(Requirement)
Output the entries word for word. Omit images.

+---+

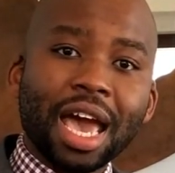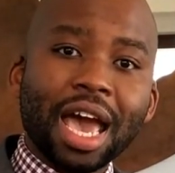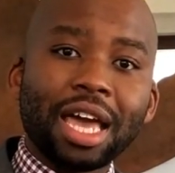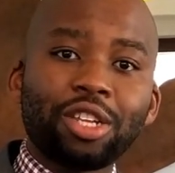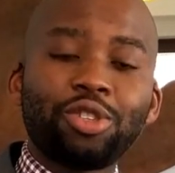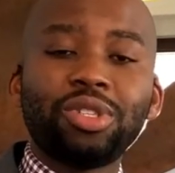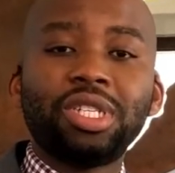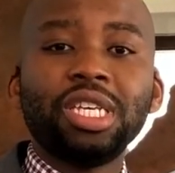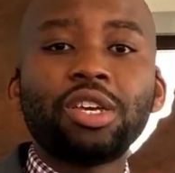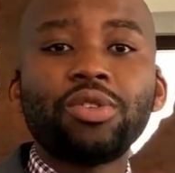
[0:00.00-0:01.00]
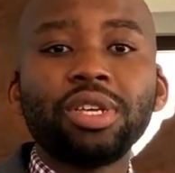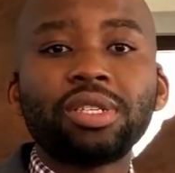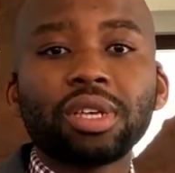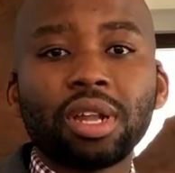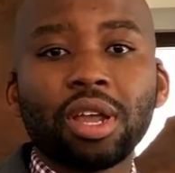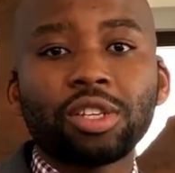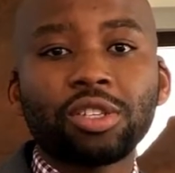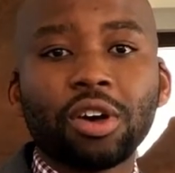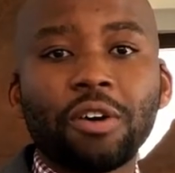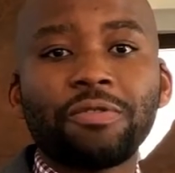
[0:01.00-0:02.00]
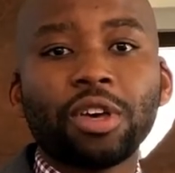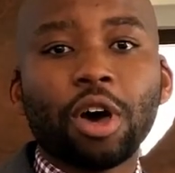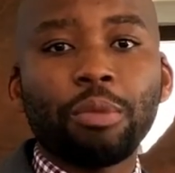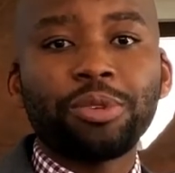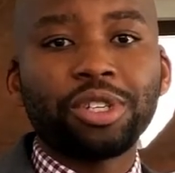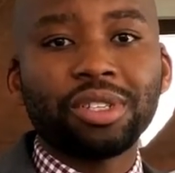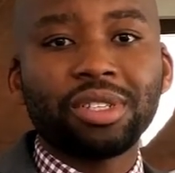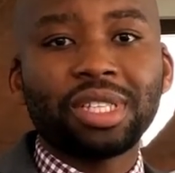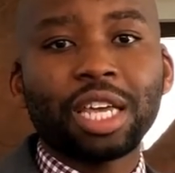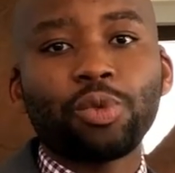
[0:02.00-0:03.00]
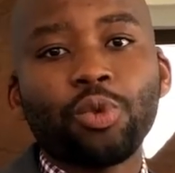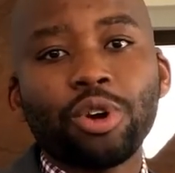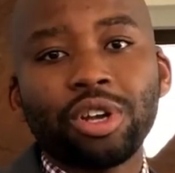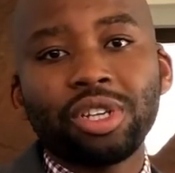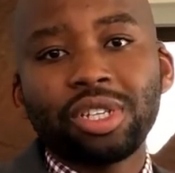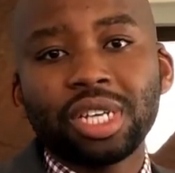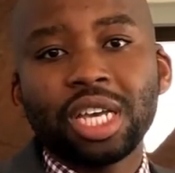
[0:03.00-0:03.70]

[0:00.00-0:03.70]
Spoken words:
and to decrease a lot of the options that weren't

+---+

(Reply to the task)
[0:00.00-0:01.00]
[0:01.00-0:02.00]
[0:02.00-0:03.00]
[0:03.00-0:03.70]

[0:00.00-0:03.70]
Spoken words:
and to decrease a lot of the options that weren't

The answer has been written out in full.